**What needs to be done**
Your copy should match the records below word for word and contain no pictures.

**Provided records**

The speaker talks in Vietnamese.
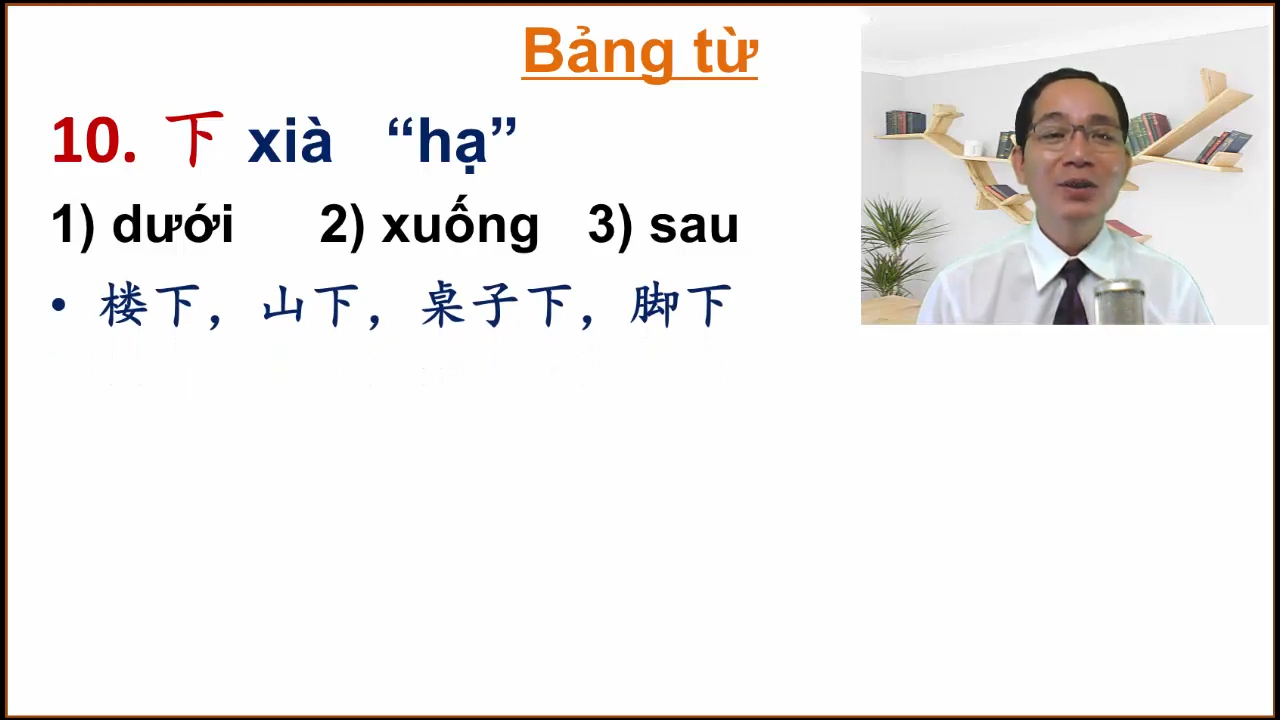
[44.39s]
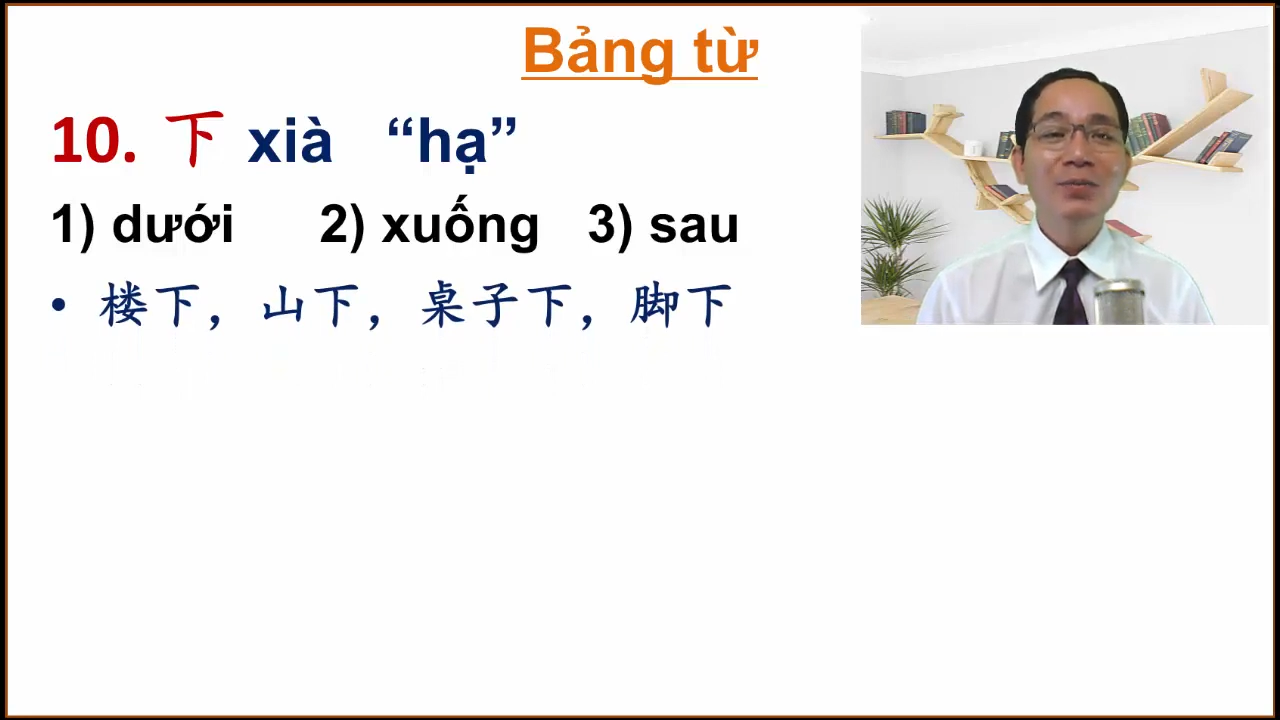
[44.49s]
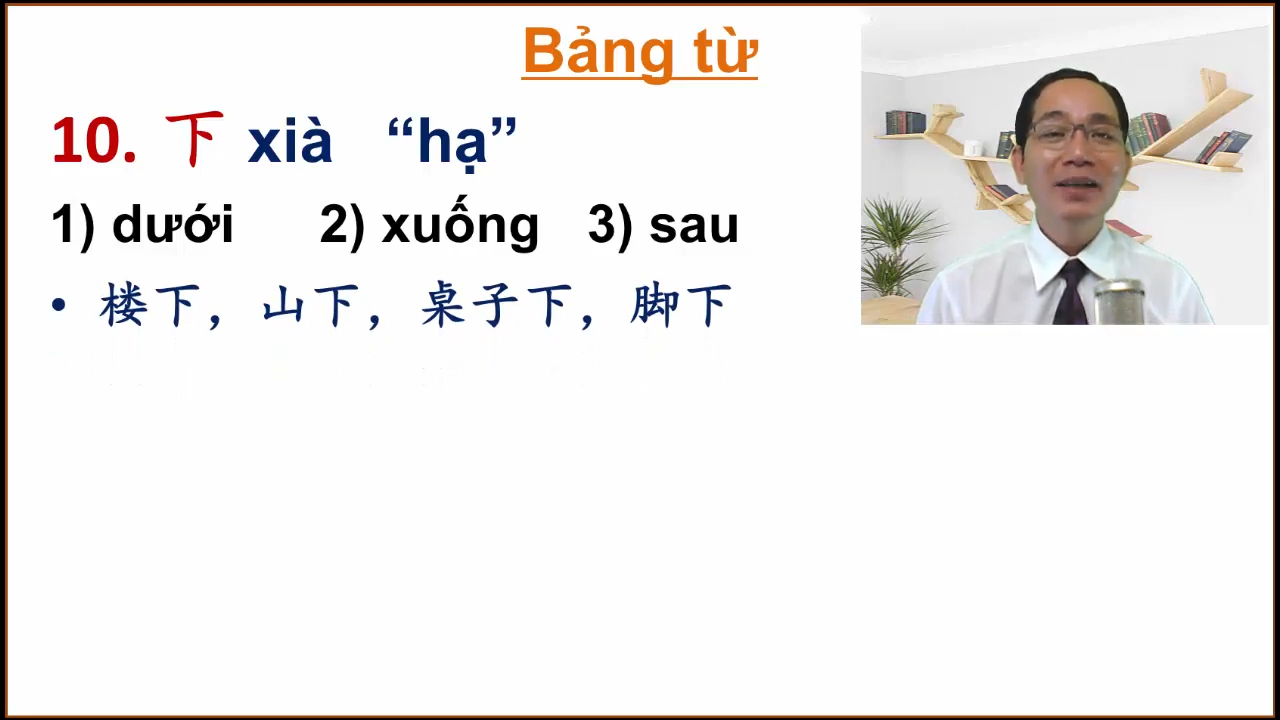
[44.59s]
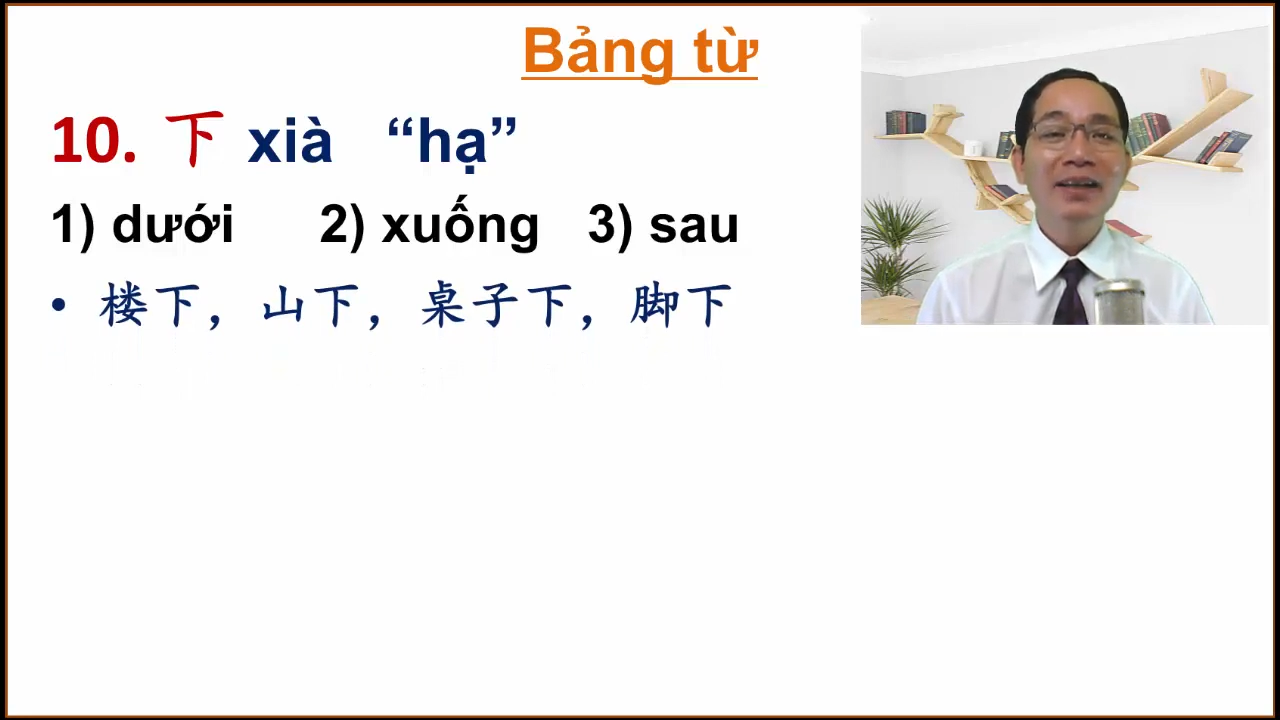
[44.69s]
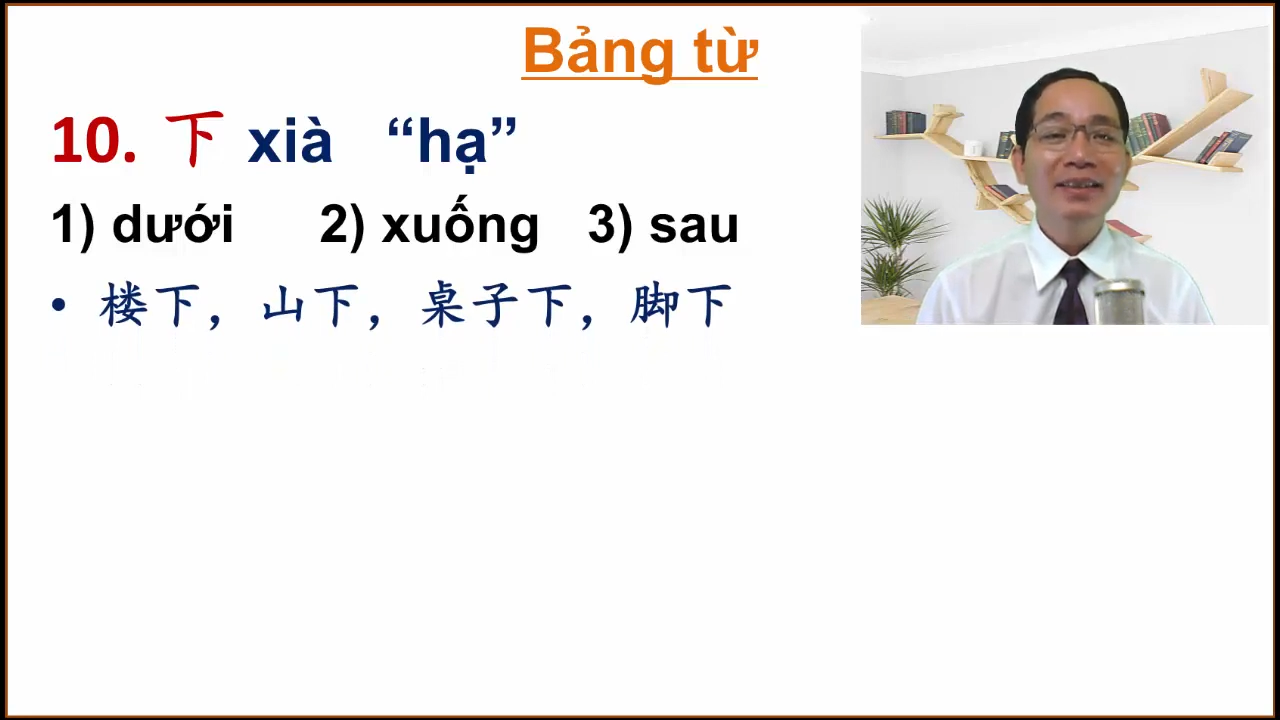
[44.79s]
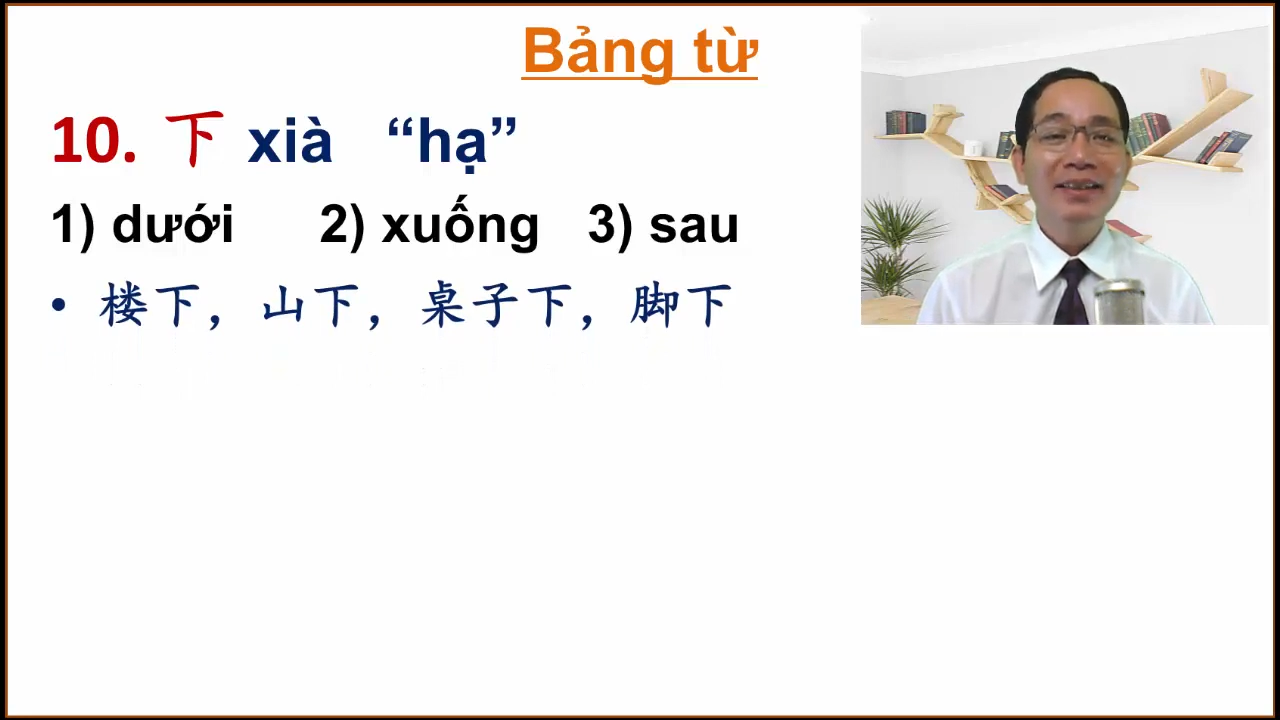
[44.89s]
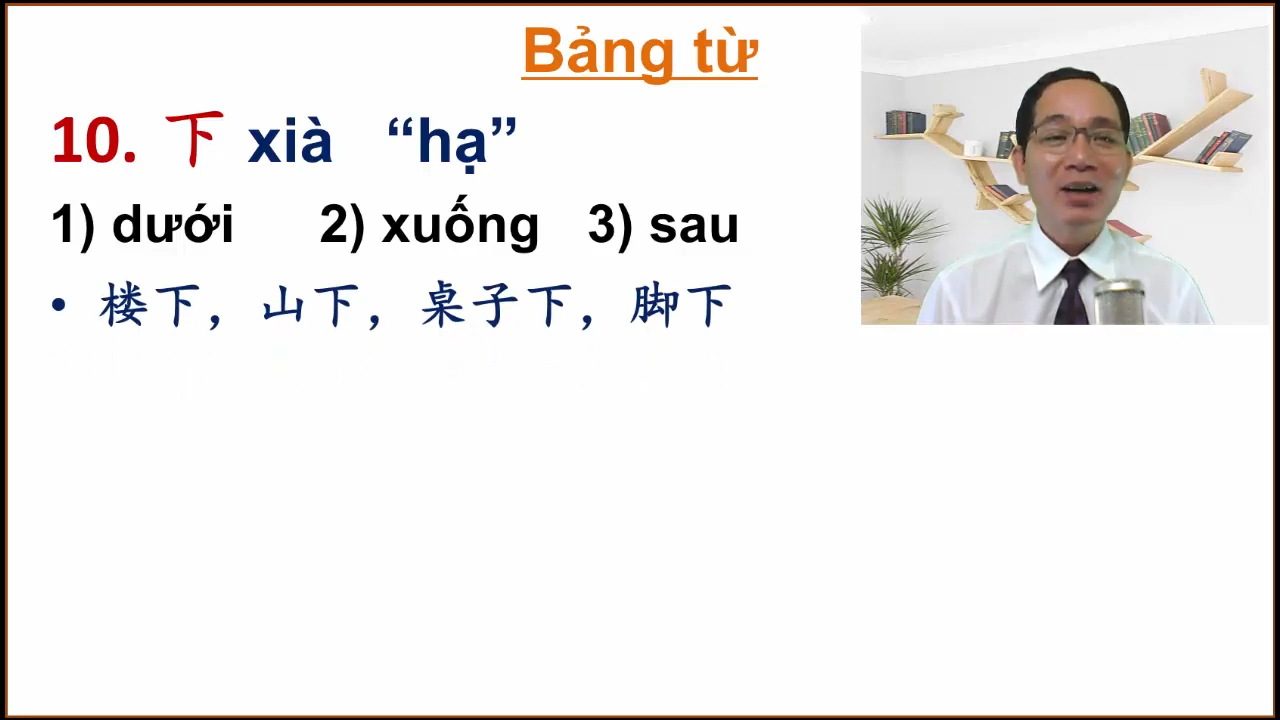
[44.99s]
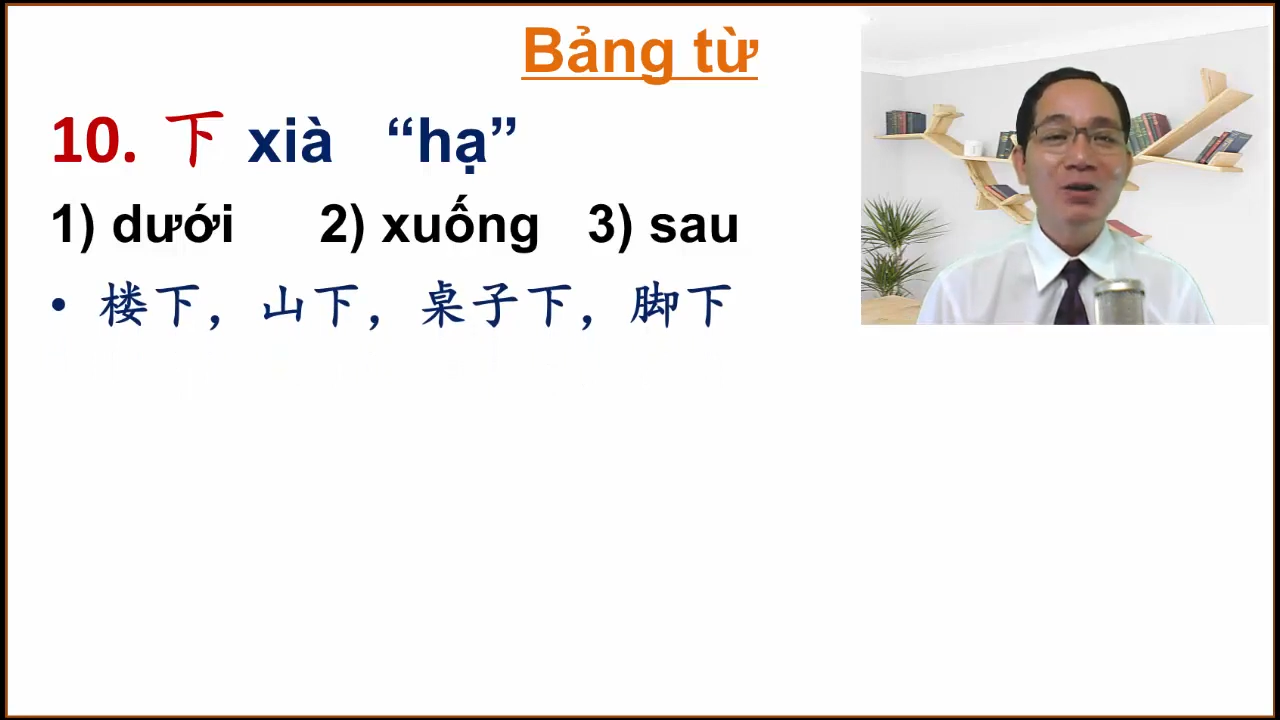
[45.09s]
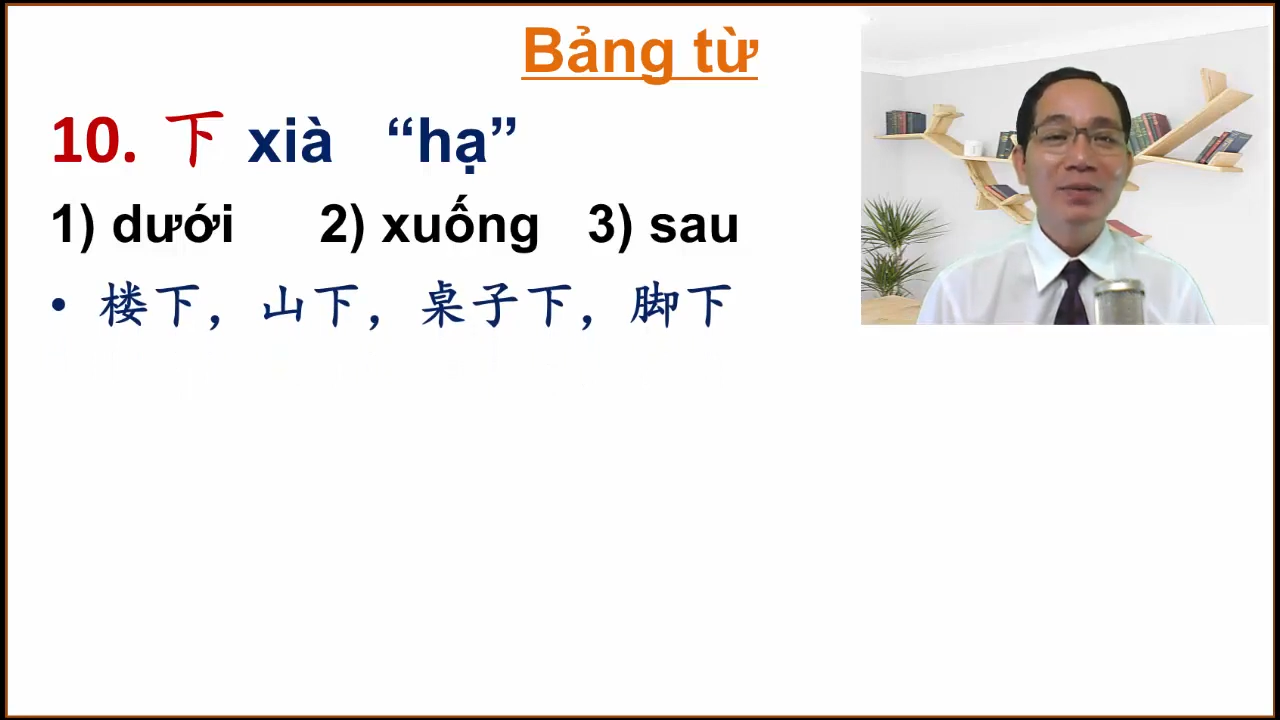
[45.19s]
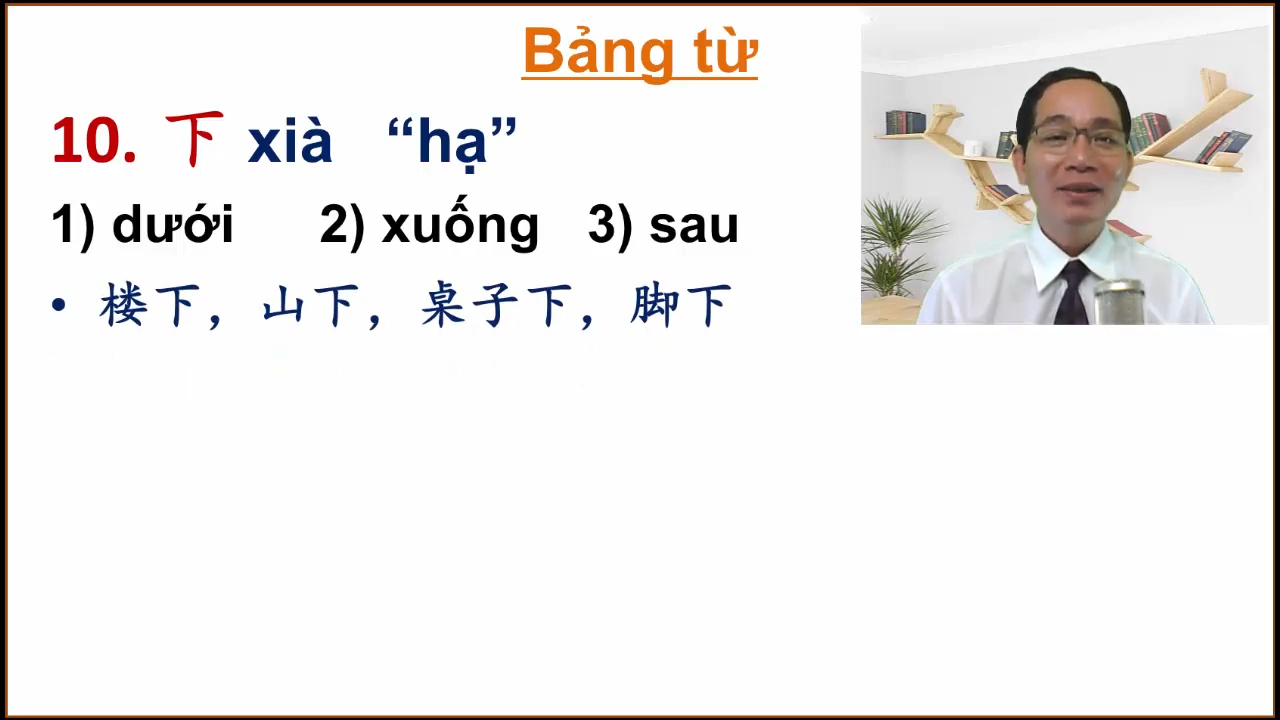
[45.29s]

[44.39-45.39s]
ví dụ mình ở trên lầu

**Result of the exercise**
The speaker talks in Vietnamese.
[44.39s]
[44.49s]
[44.59s]
[44.69s]
[44.79s]
[44.89s]
[44.99s]
[45.09s]
[45.19s]
[45.29s]

[44.39-45.39s]
ví dụ mình ở trên lầu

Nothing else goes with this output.